Andrea Blackburn v. Michael Alphious Bagley
333033
| Mich. Ct. App. | Oct 19, 2017Background
- Plaintiff (Andrea Blackburn) was a front-seat passenger in a disabled vehicle that was rear‑ended on February 2, 2013; she sustained head, neck, and low‑back pain and sought emergency care 24 hours later.
- She alleged lumbar and cervical spine injuries, ongoing pain, mental anguish, wage loss, and noneconomic damages under Michigan’s no‑fault law (MCL 500.3101 et seq.).
- Plaintiff worked part‑time as a custodial janitor (20 hours/week) before the crash; she testified she could not return to work for over two years and received physician disability notes and home‑attendant care.
- Medical records showed multiple treating physicians with divergent opinions: a neurosurgeon who released her to work, and two orthopedists who restricted work and identified mechanical back/cervical findings and reduced ROM on physical therapy.
- Defendants moved for summary disposition under MCR 2.116(C)(10), arguing minimal treatment, lack of apparent injury, and limited effect on plaintiff’s ability to lead a normal life; the trial court granted the motion.
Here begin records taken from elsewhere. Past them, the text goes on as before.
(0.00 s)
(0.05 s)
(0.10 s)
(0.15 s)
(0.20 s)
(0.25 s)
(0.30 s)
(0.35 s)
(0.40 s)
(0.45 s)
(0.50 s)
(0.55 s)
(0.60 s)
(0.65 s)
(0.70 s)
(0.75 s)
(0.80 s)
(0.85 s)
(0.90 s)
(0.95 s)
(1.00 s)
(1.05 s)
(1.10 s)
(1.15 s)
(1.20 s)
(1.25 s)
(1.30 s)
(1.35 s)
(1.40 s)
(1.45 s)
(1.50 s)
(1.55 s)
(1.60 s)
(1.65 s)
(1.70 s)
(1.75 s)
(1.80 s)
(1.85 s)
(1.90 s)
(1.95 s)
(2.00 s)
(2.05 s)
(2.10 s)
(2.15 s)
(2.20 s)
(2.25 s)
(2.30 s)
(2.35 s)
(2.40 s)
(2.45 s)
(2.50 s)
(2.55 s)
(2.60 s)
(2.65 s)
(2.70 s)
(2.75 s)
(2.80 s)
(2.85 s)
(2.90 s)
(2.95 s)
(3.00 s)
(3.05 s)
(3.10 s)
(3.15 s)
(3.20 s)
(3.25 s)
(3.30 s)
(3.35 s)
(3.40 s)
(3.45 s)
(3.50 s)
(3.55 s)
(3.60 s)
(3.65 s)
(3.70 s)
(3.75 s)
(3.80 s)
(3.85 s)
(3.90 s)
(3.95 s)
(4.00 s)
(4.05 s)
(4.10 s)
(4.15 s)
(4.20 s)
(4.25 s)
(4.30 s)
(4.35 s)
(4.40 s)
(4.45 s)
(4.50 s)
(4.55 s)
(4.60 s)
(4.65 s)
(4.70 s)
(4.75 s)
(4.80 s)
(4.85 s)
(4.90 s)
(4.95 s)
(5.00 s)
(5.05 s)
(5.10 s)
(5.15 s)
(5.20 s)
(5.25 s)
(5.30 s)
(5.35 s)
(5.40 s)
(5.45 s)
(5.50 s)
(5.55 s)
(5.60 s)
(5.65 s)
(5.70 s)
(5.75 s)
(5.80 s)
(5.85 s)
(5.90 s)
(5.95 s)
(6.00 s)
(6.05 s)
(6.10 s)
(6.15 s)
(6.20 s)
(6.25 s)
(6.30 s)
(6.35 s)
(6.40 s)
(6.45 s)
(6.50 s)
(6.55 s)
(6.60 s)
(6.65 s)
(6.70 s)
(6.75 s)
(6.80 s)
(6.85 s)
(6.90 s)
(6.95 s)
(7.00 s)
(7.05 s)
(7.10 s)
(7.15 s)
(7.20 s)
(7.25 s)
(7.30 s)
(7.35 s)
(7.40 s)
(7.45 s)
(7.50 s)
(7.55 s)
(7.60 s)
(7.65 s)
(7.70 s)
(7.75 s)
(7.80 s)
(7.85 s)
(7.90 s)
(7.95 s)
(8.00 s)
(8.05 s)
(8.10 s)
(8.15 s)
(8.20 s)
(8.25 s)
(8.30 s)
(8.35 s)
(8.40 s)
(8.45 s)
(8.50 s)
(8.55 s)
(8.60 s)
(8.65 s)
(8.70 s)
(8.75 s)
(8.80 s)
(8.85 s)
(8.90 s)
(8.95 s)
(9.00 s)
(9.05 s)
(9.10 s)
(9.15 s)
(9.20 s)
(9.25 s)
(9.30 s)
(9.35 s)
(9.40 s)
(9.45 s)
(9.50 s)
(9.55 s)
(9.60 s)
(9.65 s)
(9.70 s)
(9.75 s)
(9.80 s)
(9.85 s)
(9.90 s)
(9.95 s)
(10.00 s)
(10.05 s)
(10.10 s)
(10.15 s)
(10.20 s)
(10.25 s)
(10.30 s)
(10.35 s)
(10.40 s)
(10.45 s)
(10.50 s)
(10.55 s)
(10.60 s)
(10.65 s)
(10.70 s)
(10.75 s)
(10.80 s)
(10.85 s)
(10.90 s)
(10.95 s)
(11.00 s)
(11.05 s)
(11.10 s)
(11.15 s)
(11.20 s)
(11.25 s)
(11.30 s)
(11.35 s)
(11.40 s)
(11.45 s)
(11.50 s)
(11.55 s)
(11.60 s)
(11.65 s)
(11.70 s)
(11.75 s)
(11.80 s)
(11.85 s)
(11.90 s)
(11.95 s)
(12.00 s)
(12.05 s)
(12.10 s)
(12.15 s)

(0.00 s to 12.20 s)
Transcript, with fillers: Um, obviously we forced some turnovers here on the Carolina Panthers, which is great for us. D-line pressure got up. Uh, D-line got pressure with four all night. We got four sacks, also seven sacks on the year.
- The Court of Appeals reviewed whether disputed factual issues existed as to the third McCormick prong (effect on ability to lead a normal life) and reversed, finding material factual disputes precluded summary disposition.
Issues
| Issue | Plaintiff's Argument | Defendant's Argument | Held |
|---|---|---|---|
| Whether plaintiff suffered a "serious impairment of body function" under MCL 500.3135 (third McCormick prong: effect on general ability to lead normal life) | Blackburn: her post‑accident limitations (two years off work, physician restrictions, home‑attendant care, reduced ROM) materially affected her ability to lead her normal life | Bagley: injuries were minor, treatment was limited, and one physician’s opinion showed minimal injury; restrictions were unjustified | Reversed trial court: factual disputes about nature/extent of injuries and their effect on normal life are material; jury must resolve them |
Key Cases Cited
- McCormick v. Carrier, 487 Mich 180 (2010) (announces three‑part test for "serious impairment of body function")
- Maiden v. Rozwood, 461 Mich 109 (1999) (summary‑judgment standard: view evidence in light most favorable to nonmoving party)
- Joseph v. Auto Club Ins. Ass'n, 491 Mich 200 (2012) (MCR 2.116(C)(10) tests factual sufficiency of the complaint and procedures for summary disposition)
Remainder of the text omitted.